Provided they were told of such modification beforehand, our participants showed no difference in acceptance whether the speech transformations applied to themselves or to other people they listened to. Yet regarding technologies such as self-driving vehicles, the subjects of our study would prefer not to buy a car that would spare a pedestrian rather than the driver in the event of an accident, despite agreeing that this would be the most ethically acceptable option. Our survey also shows that the more familiar people are with these new uses of emerging technologies, through books or science fiction programmes for instance, the more morally justifiable they find them. This creates the conditions for their widespread adoption, despite the "techlash" (contraction of technology and backlash) observed in recent years, including growing animosity towards big tech.

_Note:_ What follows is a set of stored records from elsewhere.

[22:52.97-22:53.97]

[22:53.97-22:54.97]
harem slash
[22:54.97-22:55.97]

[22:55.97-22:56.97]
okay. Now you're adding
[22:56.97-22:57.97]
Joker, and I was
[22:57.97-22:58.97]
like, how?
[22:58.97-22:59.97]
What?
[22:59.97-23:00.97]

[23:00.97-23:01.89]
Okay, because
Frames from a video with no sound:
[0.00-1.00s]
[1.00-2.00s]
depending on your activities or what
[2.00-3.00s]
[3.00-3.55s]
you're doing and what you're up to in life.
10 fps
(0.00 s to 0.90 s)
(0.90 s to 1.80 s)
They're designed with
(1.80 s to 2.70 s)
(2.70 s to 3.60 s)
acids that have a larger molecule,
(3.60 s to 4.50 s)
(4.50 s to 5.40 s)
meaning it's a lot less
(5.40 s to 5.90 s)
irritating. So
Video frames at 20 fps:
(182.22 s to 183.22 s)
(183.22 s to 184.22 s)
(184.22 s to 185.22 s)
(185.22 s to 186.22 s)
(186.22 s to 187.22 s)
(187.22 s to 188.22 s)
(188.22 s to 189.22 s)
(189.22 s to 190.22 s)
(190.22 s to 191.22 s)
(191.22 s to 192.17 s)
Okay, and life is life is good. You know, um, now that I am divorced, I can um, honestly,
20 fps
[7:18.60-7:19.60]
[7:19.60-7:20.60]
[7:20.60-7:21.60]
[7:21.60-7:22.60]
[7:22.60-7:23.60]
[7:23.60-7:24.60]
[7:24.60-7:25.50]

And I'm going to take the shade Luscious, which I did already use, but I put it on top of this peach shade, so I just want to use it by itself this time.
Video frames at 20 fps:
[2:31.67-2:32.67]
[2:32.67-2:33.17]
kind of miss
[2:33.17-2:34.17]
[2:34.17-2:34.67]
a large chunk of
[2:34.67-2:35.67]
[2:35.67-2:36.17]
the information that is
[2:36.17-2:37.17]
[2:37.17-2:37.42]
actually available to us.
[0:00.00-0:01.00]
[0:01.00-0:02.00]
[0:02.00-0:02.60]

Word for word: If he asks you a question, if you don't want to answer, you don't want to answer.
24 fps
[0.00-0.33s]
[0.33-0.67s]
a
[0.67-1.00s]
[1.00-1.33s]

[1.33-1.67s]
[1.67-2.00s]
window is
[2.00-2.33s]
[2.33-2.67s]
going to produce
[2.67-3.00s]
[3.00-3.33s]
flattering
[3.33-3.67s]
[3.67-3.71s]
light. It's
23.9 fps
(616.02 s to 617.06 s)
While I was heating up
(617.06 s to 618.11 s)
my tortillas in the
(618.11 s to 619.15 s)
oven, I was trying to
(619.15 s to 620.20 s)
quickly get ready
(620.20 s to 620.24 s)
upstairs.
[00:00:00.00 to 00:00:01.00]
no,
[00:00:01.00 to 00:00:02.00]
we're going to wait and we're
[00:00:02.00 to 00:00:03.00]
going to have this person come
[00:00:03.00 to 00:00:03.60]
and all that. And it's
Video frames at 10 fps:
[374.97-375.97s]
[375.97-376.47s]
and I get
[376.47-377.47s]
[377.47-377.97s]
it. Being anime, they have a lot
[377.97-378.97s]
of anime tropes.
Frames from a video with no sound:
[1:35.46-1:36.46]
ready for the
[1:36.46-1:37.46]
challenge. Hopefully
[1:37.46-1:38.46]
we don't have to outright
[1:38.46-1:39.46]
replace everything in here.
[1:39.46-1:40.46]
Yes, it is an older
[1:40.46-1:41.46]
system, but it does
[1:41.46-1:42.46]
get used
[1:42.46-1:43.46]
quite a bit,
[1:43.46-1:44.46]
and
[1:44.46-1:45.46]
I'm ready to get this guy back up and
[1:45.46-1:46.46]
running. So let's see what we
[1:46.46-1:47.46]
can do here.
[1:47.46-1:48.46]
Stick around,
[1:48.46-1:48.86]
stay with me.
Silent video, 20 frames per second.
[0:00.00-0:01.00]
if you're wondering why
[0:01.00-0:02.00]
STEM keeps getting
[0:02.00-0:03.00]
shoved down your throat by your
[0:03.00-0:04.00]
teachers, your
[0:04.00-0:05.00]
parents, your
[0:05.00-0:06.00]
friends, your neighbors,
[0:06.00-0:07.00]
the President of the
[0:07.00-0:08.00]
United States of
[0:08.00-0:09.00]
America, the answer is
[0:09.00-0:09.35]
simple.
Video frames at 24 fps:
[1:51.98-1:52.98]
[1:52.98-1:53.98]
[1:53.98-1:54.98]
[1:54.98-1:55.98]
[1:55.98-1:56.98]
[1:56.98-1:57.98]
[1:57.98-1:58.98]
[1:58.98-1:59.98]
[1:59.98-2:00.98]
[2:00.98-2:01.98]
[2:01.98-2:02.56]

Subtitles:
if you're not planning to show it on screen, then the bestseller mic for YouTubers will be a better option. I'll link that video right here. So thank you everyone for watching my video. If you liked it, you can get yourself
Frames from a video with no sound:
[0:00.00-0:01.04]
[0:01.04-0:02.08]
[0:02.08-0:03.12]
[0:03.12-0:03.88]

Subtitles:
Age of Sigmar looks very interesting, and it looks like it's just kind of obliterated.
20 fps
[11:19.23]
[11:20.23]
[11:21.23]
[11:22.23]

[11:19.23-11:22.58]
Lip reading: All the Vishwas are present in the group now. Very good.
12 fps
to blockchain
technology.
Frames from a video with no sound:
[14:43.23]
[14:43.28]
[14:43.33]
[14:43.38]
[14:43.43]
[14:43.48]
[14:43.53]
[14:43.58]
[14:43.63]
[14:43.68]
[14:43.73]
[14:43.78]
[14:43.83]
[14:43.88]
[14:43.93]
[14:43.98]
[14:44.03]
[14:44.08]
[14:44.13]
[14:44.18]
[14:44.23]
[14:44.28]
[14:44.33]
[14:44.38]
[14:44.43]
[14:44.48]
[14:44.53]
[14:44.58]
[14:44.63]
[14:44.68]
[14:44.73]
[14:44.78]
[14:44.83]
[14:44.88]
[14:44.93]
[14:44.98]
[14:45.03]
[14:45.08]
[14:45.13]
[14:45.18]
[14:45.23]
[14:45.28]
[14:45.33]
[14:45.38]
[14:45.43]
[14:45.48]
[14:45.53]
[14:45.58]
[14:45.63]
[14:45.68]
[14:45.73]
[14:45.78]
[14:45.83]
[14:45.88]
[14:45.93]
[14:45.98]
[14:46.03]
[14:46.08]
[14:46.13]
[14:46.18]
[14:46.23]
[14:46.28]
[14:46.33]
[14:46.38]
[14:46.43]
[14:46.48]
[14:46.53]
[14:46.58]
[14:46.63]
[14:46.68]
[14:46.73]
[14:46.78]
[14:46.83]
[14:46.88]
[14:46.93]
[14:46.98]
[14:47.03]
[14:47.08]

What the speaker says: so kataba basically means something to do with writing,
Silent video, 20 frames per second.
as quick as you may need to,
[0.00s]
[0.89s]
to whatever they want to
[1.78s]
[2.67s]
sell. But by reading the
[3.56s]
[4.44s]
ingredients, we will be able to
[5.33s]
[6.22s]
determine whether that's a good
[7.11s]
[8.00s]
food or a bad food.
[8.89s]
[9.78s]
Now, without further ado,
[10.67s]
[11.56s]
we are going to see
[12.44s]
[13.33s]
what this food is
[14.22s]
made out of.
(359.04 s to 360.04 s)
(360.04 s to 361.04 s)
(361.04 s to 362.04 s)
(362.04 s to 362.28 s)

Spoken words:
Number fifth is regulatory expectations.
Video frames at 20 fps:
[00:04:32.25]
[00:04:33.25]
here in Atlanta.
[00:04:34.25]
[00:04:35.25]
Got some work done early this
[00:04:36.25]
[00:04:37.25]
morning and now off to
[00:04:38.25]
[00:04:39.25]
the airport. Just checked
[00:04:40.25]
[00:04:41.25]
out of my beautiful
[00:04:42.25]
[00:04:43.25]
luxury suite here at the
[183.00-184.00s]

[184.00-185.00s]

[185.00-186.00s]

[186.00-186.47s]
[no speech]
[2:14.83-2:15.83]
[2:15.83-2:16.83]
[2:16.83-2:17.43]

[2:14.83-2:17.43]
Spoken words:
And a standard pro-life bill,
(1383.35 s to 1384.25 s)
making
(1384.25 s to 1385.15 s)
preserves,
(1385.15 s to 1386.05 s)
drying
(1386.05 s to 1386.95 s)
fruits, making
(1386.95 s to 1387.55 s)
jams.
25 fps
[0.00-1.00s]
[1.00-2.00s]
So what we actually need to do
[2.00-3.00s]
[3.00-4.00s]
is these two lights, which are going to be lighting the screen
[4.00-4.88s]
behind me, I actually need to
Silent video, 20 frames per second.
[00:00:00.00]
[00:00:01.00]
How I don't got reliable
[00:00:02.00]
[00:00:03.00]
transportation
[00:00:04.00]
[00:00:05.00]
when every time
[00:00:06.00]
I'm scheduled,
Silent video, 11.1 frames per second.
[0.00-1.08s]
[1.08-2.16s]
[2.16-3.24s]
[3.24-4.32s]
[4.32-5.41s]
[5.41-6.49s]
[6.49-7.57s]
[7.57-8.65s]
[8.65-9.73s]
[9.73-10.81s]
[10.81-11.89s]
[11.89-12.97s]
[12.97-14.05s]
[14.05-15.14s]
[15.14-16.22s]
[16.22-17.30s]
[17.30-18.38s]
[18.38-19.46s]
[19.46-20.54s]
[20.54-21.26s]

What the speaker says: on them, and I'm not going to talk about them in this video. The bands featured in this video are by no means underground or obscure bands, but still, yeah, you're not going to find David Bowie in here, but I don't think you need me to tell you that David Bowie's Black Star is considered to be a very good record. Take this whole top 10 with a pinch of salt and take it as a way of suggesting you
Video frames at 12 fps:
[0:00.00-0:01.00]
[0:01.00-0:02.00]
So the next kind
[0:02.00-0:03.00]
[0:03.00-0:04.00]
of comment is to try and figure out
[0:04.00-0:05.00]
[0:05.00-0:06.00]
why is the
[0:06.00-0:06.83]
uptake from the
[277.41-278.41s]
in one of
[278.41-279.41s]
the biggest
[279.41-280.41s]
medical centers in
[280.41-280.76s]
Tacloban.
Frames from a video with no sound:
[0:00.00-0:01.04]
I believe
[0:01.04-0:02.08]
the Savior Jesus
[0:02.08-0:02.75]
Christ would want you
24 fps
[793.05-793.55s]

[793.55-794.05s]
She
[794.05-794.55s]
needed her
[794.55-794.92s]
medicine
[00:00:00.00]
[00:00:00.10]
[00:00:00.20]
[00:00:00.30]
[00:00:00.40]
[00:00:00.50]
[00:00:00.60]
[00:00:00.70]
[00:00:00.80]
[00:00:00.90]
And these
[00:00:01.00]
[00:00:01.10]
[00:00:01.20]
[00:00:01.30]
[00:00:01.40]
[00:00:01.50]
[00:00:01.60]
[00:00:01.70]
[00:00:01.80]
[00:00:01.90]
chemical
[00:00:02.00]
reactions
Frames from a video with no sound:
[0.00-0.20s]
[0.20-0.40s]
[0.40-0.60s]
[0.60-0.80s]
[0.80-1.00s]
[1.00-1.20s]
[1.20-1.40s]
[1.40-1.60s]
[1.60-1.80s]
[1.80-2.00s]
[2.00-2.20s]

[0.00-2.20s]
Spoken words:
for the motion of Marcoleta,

A clear risk of manipulation

Use of these technologies can be perfectly harmless, if not virtuous. In a therapeutic context, we are developing voice changers aimed at PTSD sufferers, or at studying the reaction of patients in a coma to voices made to sound “happy”.2 These techniques, however, also present obvious risks, such as identity theft on dating apps or on social media, as in the case of the young motorcycle influencer known as @azusagakuyuki who turned out to be a 50-year-old man. Wider societal threats include increased discrimination with, for example, the possible use by companies of masking technology to neutralise their customer service employees’ foreign accents.
 
The pace of these innovations therefore requires ongoing and difficult adaptation on the part of users, decision-makers, and experts. It is essential for us to plan our research from the very early stages taking into account ethical considerations on the potential applications of such breakthroughs. As we are doing with Alta Voce, we must provide academic support during their industrial development. At a time when public debate seems to sway between wholehearted acceptance of widespread technology and generalised distrust, the human and social sciences are more than ever necessary in studying our relationship to new technologies and in developing a methodology that involves their users.

The points of view, opinions and analyses expressed in this article are the sole responsibility of the author and do not in any way constitute a statement of position by the CNRS.

Footnotes
  • 1. From our ERC Proof of Concept Activate project.
  • 2. In collaboration with professors Tarek Sharshar and Martine Gavaret of the psychiatry and neuroscience University Hospital (GHU) in Paris.